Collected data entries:

□ □ □ □

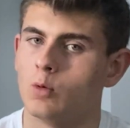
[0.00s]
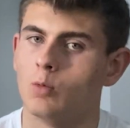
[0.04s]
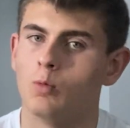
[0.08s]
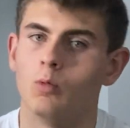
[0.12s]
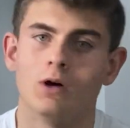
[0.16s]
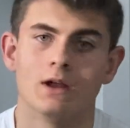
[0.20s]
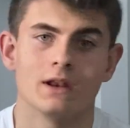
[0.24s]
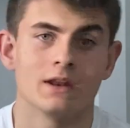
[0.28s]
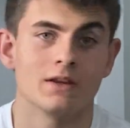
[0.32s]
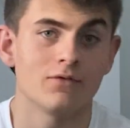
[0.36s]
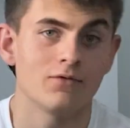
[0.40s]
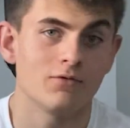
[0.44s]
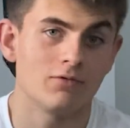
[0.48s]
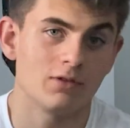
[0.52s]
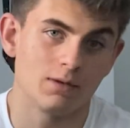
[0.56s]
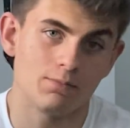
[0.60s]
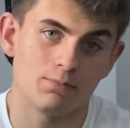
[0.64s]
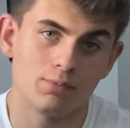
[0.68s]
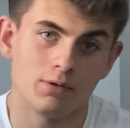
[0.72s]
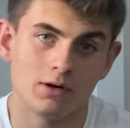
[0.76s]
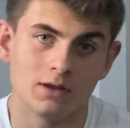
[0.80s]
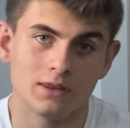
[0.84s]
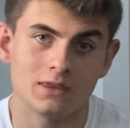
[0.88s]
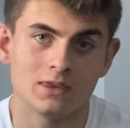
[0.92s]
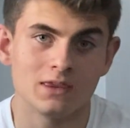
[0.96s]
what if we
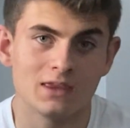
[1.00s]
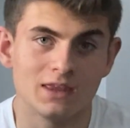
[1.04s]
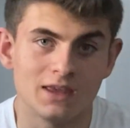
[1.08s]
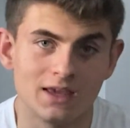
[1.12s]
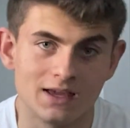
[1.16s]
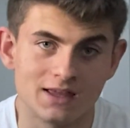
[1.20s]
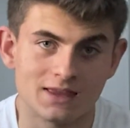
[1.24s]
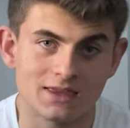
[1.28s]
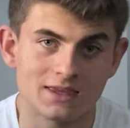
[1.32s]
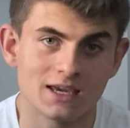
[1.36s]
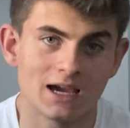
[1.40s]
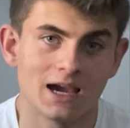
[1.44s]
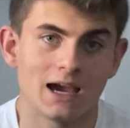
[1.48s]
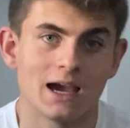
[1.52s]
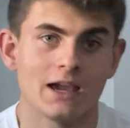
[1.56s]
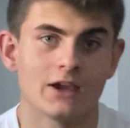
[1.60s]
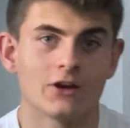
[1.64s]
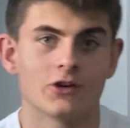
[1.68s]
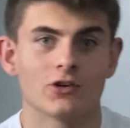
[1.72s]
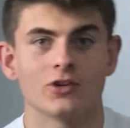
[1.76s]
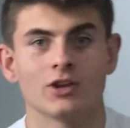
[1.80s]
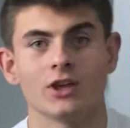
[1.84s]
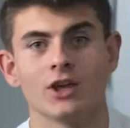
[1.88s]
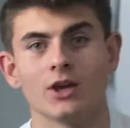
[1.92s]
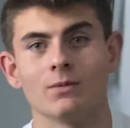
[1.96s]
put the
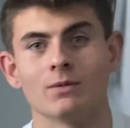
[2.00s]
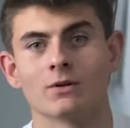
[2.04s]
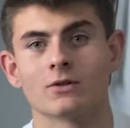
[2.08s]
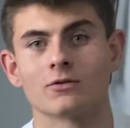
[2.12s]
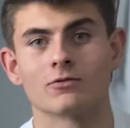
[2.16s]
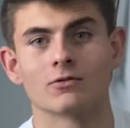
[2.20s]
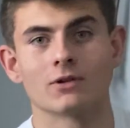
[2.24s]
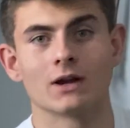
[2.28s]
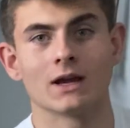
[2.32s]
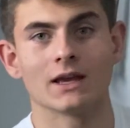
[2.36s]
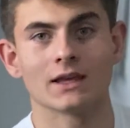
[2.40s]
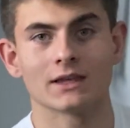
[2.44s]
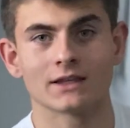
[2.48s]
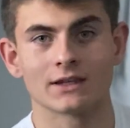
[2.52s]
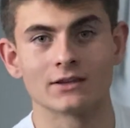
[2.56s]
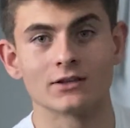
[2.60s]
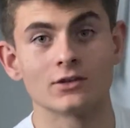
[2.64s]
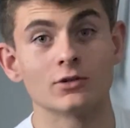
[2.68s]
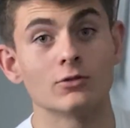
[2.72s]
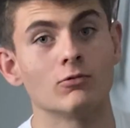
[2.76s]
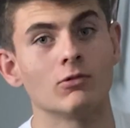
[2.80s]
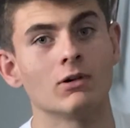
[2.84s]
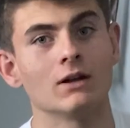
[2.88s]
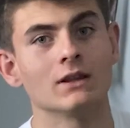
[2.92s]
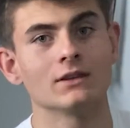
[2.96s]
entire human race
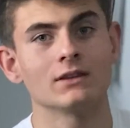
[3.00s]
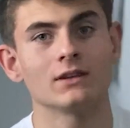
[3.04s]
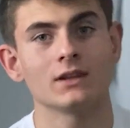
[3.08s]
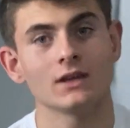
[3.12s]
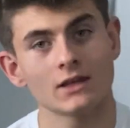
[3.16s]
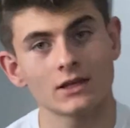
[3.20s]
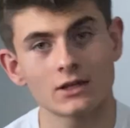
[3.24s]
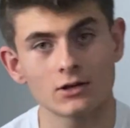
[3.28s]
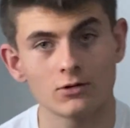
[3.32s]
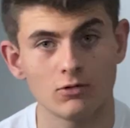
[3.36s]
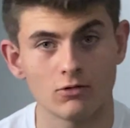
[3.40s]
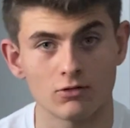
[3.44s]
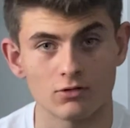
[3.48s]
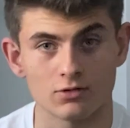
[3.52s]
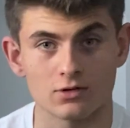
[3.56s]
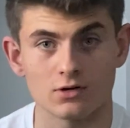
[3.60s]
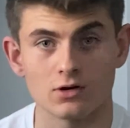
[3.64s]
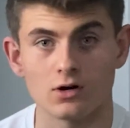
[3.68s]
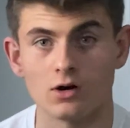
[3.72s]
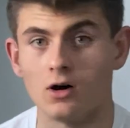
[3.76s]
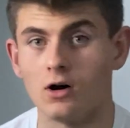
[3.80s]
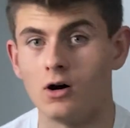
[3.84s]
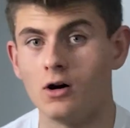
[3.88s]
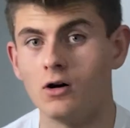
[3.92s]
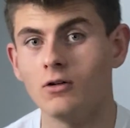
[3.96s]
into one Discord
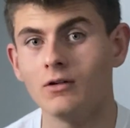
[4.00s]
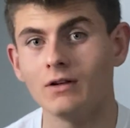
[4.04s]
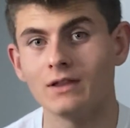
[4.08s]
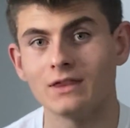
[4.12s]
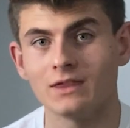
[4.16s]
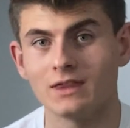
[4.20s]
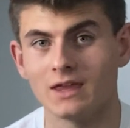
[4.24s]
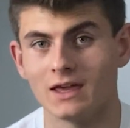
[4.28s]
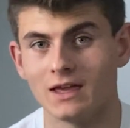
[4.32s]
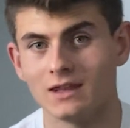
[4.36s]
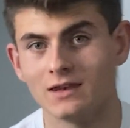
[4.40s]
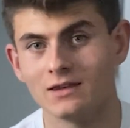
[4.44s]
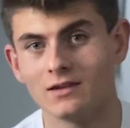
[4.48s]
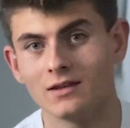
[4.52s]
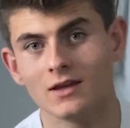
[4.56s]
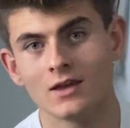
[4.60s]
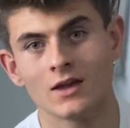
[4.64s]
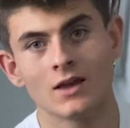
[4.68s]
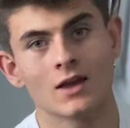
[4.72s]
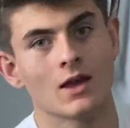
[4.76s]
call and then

□ □ □ □

Images do not belong in the copy; reproduce all other parts of the records above verbatim.

FINISHED EXERCISE:
[0.00s]
[0.04s]
[0.08s]
[0.12s]
[0.16s]
[0.20s]
[0.24s]
[0.28s]
[0.32s]
[0.36s]
[0.40s]
[0.44s]
[0.48s]
[0.52s]
[0.56s]
[0.60s]
[0.64s]
[0.68s]
[0.72s]
[0.76s]
[0.80s]
[0.84s]
[0.88s]
[0.92s]
[0.96s]
what if we
[1.00s]
[1.04s]
[1.08s]
[1.12s]
[1.16s]
[1.20s]
[1.24s]
[1.28s]
[1.32s]
[1.36s]
[1.40s]
[1.44s]
[1.48s]
[1.52s]
[1.56s]
[1.60s]
[1.64s]
[1.68s]
[1.72s]
[1.76s]
[1.80s]
[1.84s]
[1.88s]
[1.92s]
[1.96s]
put the
[2.00s]
[2.04s]
[2.08s]
[2.12s]
[2.16s]
[2.20s]
[2.24s]
[2.28s]
[2.32s]
[2.36s]
[2.40s]
[2.44s]
[2.48s]
[2.52s]
[2.56s]
[2.60s]
[2.64s]
[2.68s]
[2.72s]
[2.76s]
[2.80s]
[2.84s]
[2.88s]
[2.92s]
[2.96s]
entire human race
[3.00s]
[3.04s]
[3.08s]
[3.12s]
[3.16s]
[3.20s]
[3.24s]
[3.28s]
[3.32s]
[3.36s]
[3.40s]
[3.44s]
[3.48s]
[3.52s]
[3.56s]
[3.60s]
[3.64s]
[3.68s]
[3.72s]
[3.76s]
[3.80s]
[3.84s]
[3.88s]
[3.92s]
[3.96s]
into one Discord
[4.00s]
[4.04s]
[4.08s]
[4.12s]
[4.16s]
[4.20s]
[4.24s]
[4.28s]
[4.32s]
[4.36s]
[4.40s]
[4.44s]
[4.48s]
[4.52s]
[4.56s]
[4.60s]
[4.64s]
[4.68s]
[4.72s]
[4.76s]
call and then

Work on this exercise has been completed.